Desde 1964, Eurico Gonçalves tem publicado artigos de divulgação de Arte Contemporânea e estudos sobre a Expressão Livre da Criança, o Dadaismo, o “Zen” e a Pintura-Escrita. Em 1966/67, foi bolseiro da Fundação Calouste Gulbenkian, em Paris, onde trabalhou com o pintor francês Jean Degottex. Em 1972, prefaciou uma importante exposição de pintura de Henri Michaux, na Galeria S. Mamede, em Lisboa. Desde 1972, é membro dos corpos directivos da S. N. B. A.
Expondo desde 1954, participou em numerosas colectivas, designadamente, na Bienal Internacional de Desenho “LIS`79”; no Festival Internacional de Pintura, em Cagnes-sur-Mer (França), 1980; na XVII Bienal Internacional de S. Paulo (Brasil), 1983; em “Um Rosto para Fernando Pessoa”, C.A.M./F. Gulbenkian, 1985; em “Le XX.ème au Portugal”, Bruxelas, 1986; na III Exposição Gulbenkian, 1986; em “A Teatralidade na Pintura Portuguesa”, F. Gulbenkian, 1987; na “Arte Portuguesa Contemporânea”, Osnabruck, Alemanha, 1992; na “Primeira Exposição do Surrealismo ou Não”, na Galeria S. Mamede, Lisboa, 1994; e em “Desenhos dos Surrealistas em Portugal”, no Museu Nacional Soares dos Reis, Porto, 1999.
Em 1971, foi distinguido com uma Menção Honrosa do Prémio da Crítica de Arte Portuguesa, subsidiado pela SoQuil.
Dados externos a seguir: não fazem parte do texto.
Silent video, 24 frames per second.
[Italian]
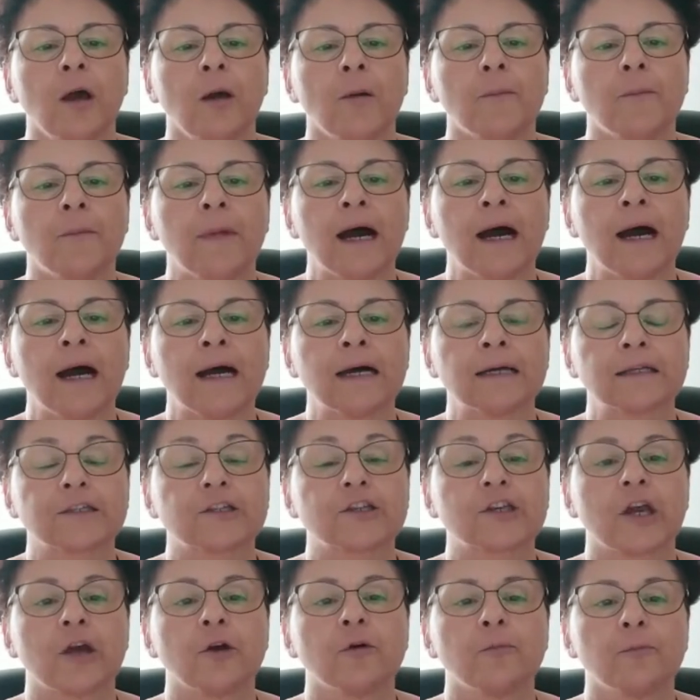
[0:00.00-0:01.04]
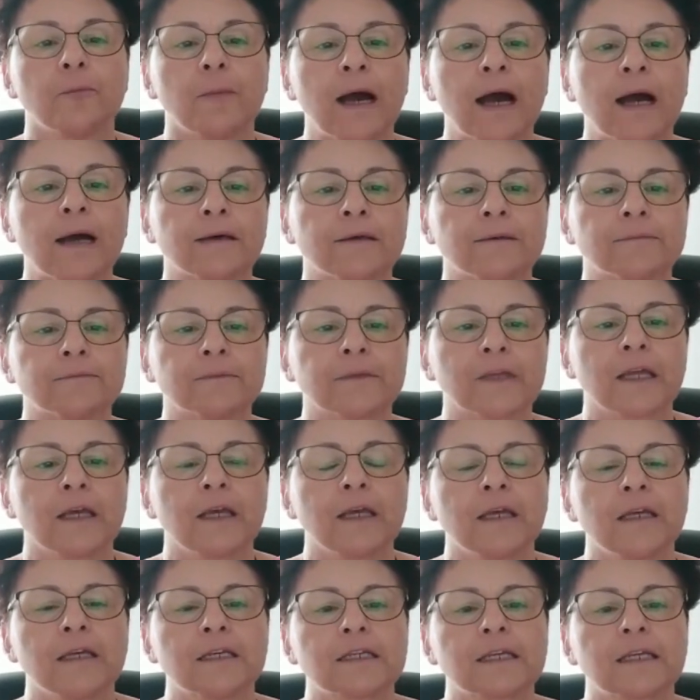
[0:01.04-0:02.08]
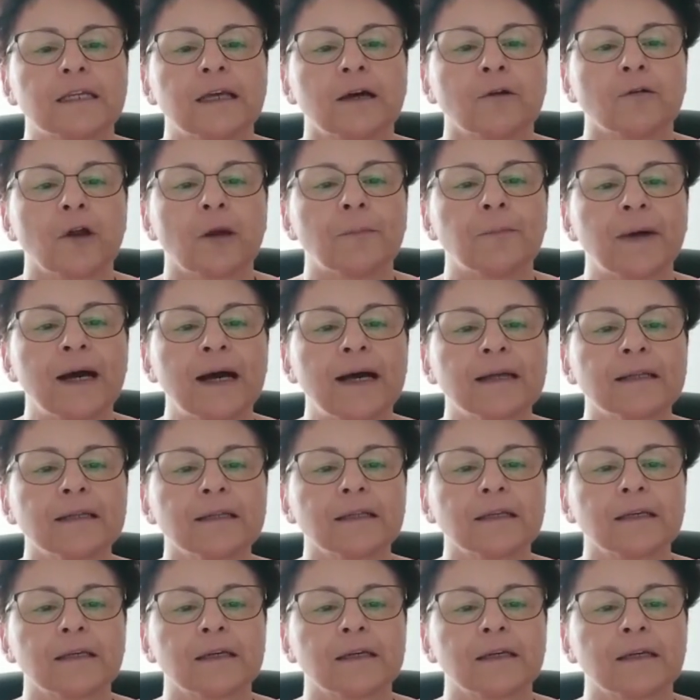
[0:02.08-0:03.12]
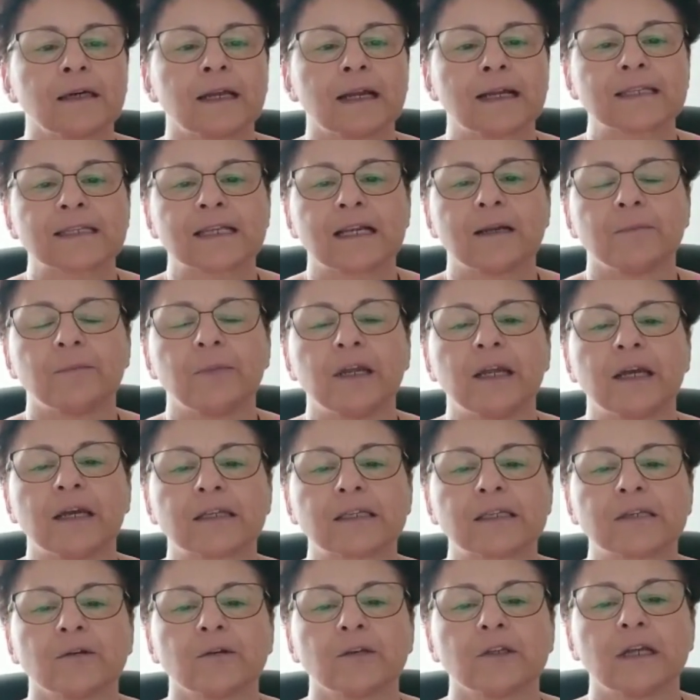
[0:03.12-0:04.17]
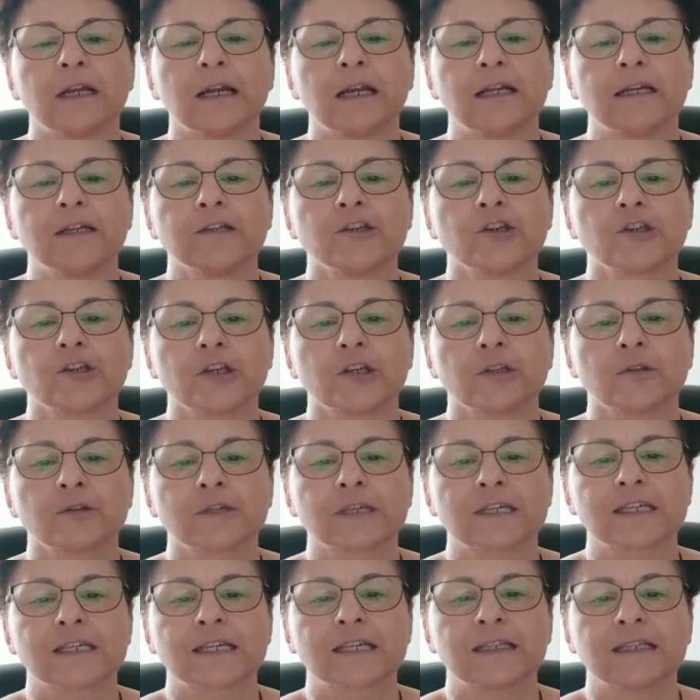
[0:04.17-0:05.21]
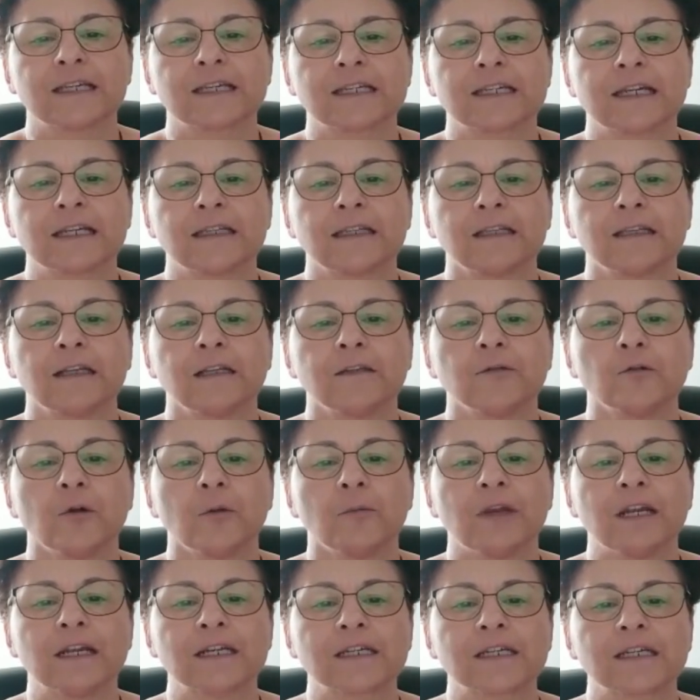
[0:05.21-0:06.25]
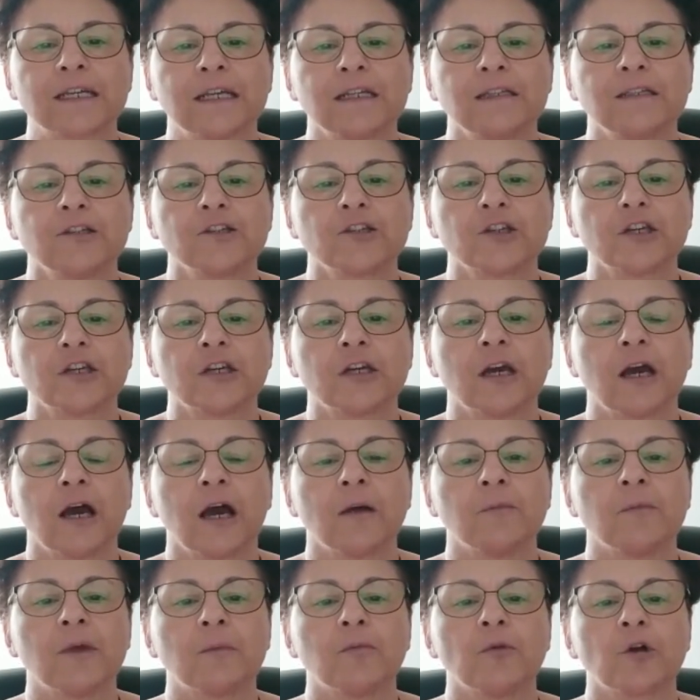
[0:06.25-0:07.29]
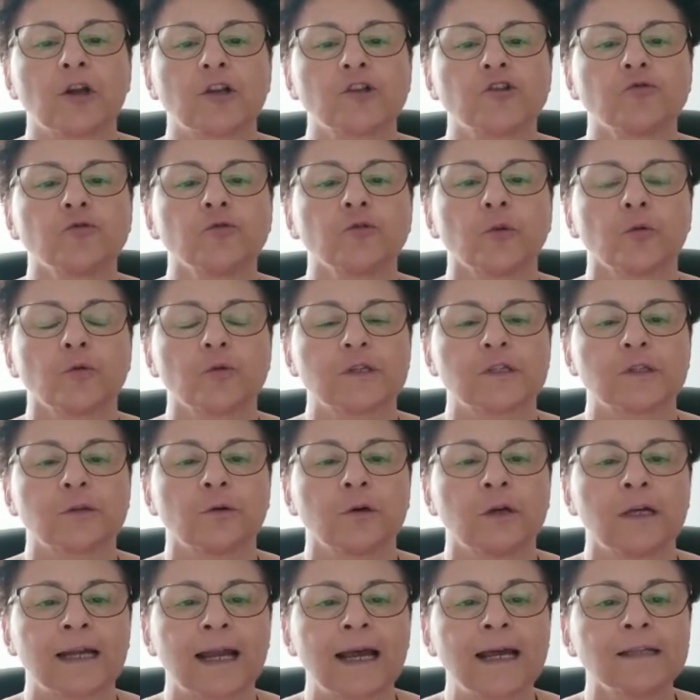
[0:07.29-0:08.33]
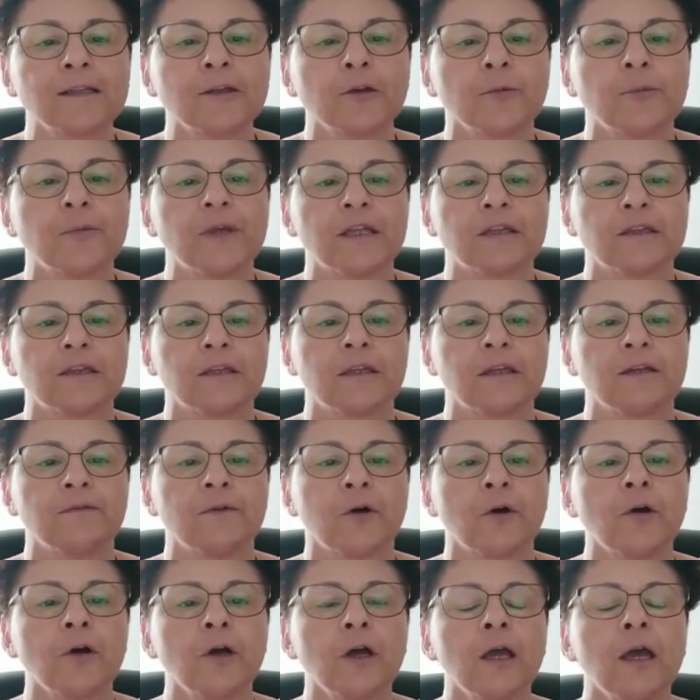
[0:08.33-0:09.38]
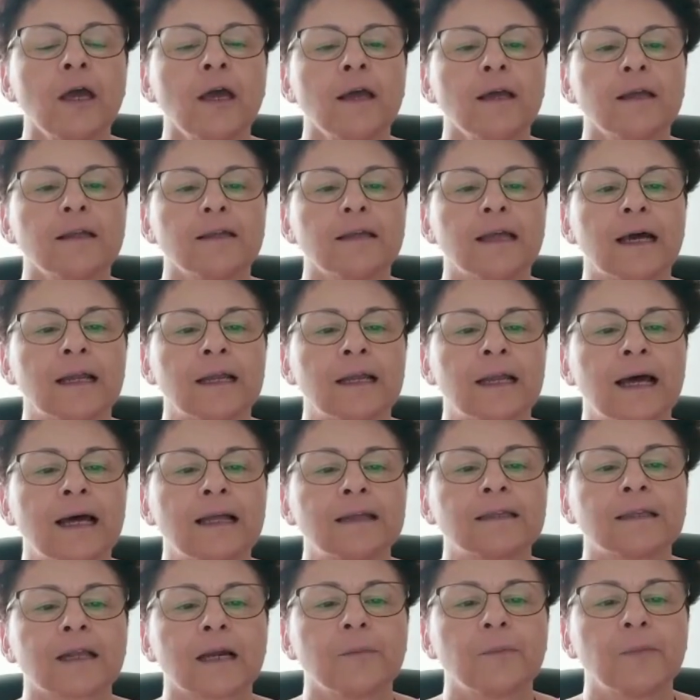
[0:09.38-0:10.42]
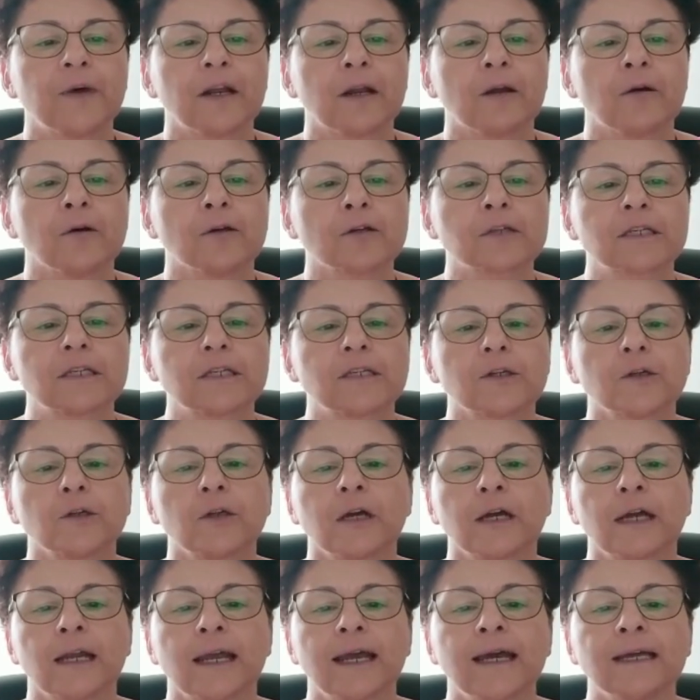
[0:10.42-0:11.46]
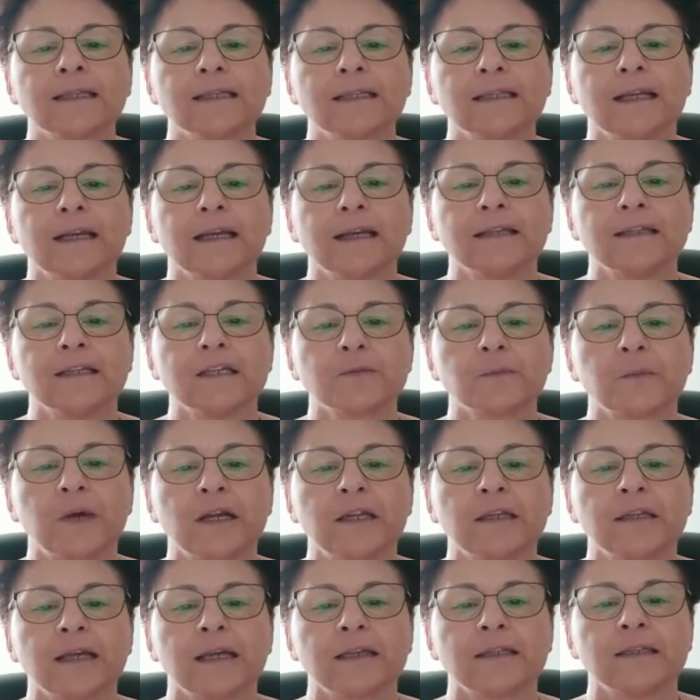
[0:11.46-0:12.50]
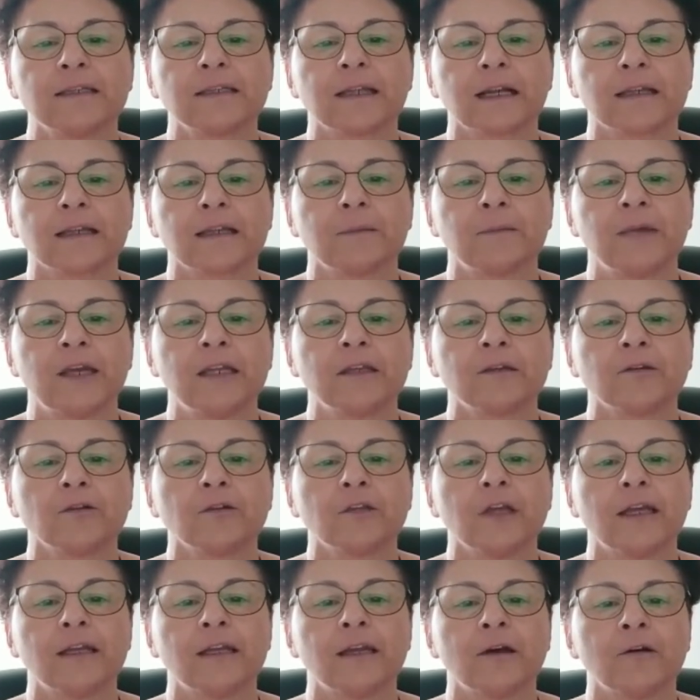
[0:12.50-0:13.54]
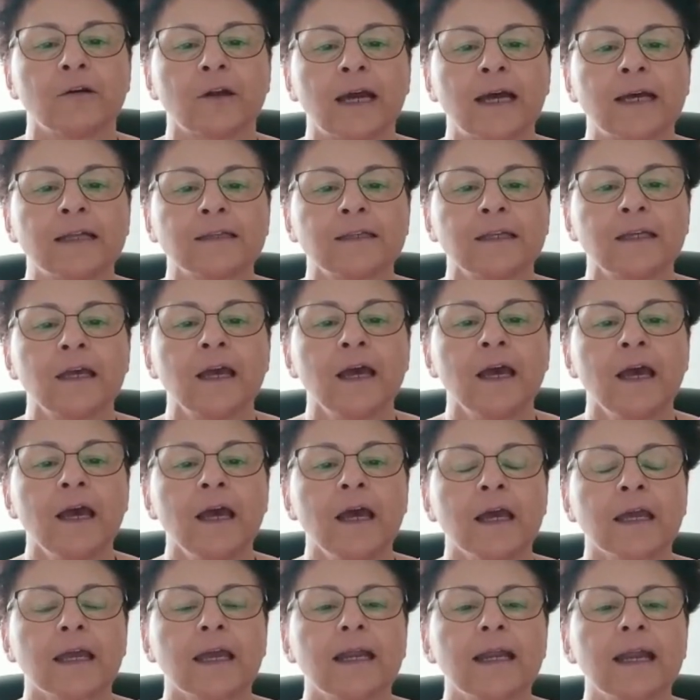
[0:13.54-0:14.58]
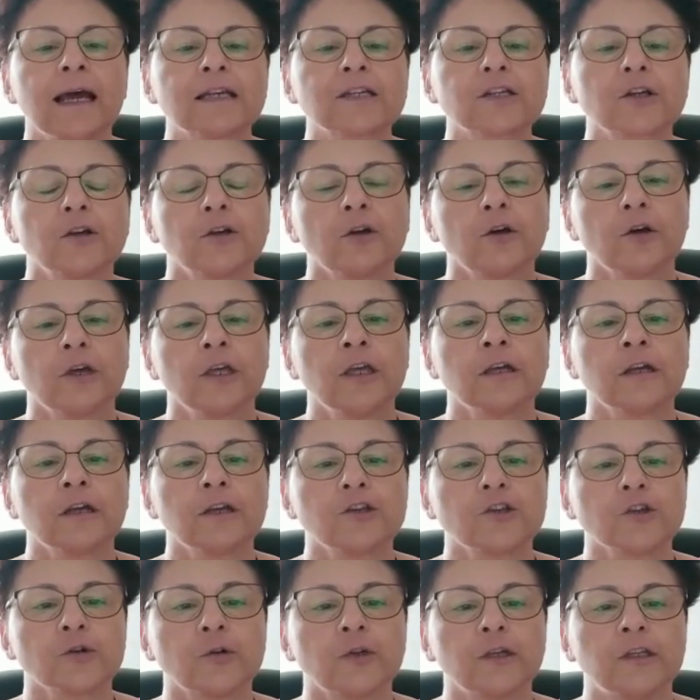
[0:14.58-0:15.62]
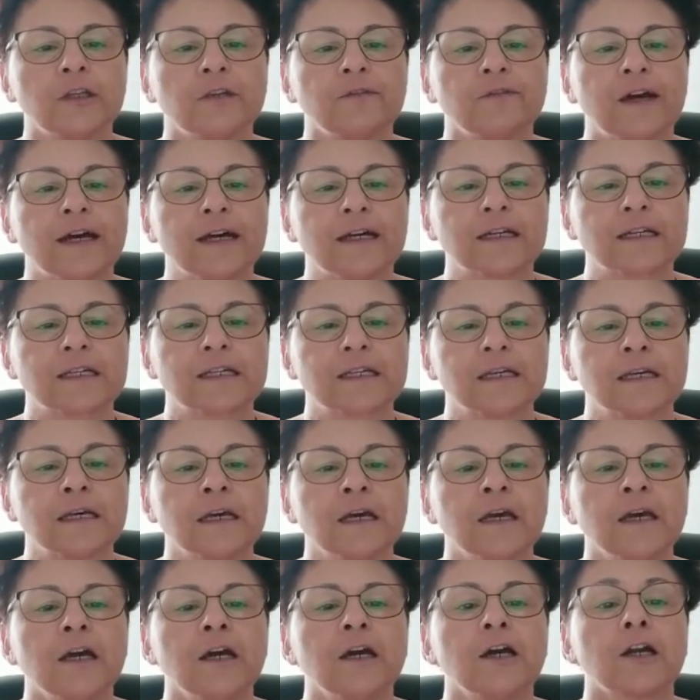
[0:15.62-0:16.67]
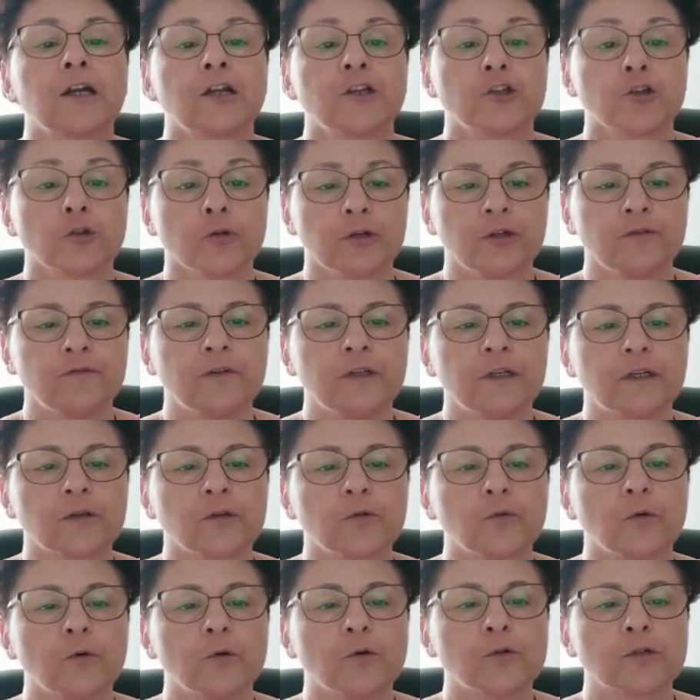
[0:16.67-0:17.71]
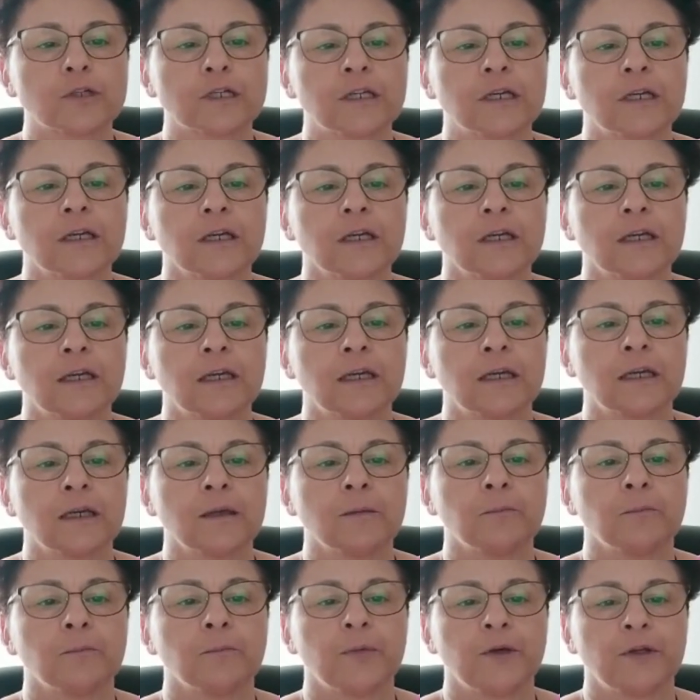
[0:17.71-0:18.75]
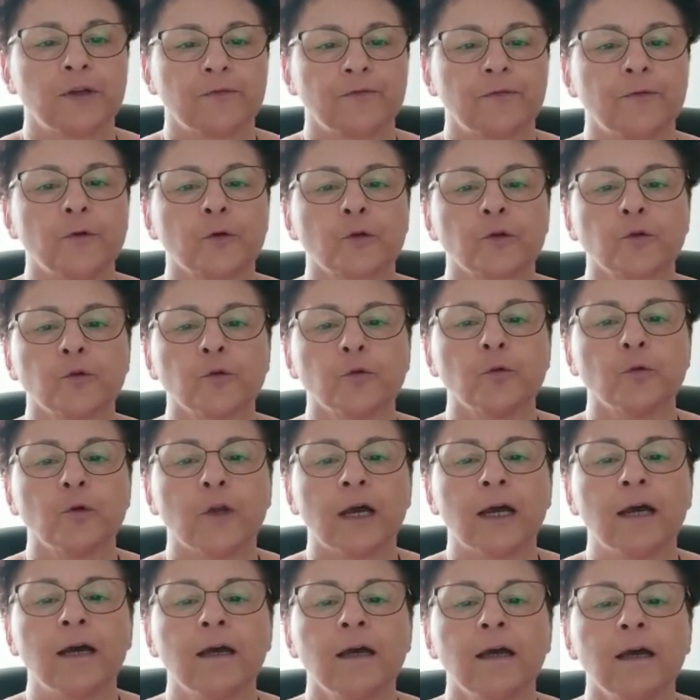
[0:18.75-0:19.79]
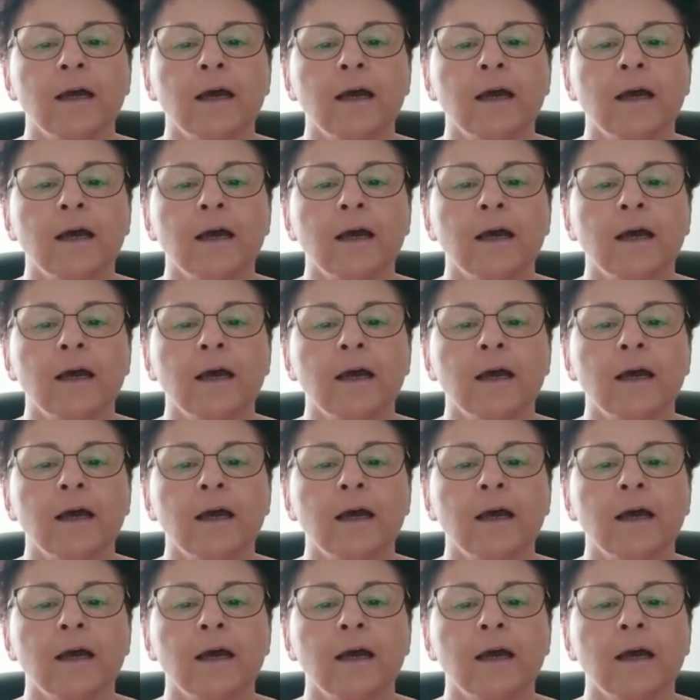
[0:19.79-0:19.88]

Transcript: Ma c'è un ma se da una parte, grazie all'applicazione della legge 167 del 2016, abbiamo raggiunto questo grande obiettivo, dall'altra però si sono create delle disparità di trattamento dei neonati che nascono in regioni diverse, regioni virtuose che, per fortuna,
Em 1998, foi-lhe atribuído o prémio de pintura Almada Negreiros, subsidiado pela Fundação Cultural Mapfre Vida.
Está representado no Centro de Arte Moderna da Fundação Calouste Gulbenkian, no Museu Amadeo de Souza-Cardoso, em Amarante, nos Museus de Castelo Branco e de Estremoz, na Fundação Cupertino de Miranda – Famalicão, na Culturgest e em muitas Colecções Particulares. Autor dos livros; “A Pintura das Crianças e Nós – Pais, Professores e Educadores” Porto Editora, 1976; “A Arte Descobre a Criança” e “A Criança Descobre a Arte” – 4 volumes – Raiz Editora, 1991-93; “Narrativas de Sonhos e Textos Automáticos” – Edições António Prates / Centro Português de Serigrafia, 1995. Ilustrou “Canções de Beber”, F. Pessoas, Ed. Tiragem, 1997. Realizou a sua primeira exposição individual, prefaciada por Mário Cesariny, em 1954 em Lisboa, na Galeria de Março, dirigida por José-Augusto França que, quarenta e seis anos depois, o convida a expor em Tomar, no ano de 2000. Prefaciaram exposições suas personalidades ligadas ao Surrealismo como Mário Cesariny (em 1954 e 1970), Cruzeiro Seixas (em 1983), José-Augusto França (em 1994 e 2000) e Ernesto Sampaio (em 1999), os poetas visuais Ana Hatherly (em 1968) e Ernesto de Melo e Castro (em 1978), os críticos de arte Fernando Pernes (1964 e 1968), Sílvia Chicó (em 1878, 1980, 1983 e 1994), Fernando António Baptista Pereira (em 1988), Joaquim Matos Chaves (em 1989 e 1992), Pedro Henriques (em 1999) e o cineasta Lauro António (em 2000), que reconhecem a influência do Surrealismo e do “espírito Zen” na obra de Eurico Gonçalves.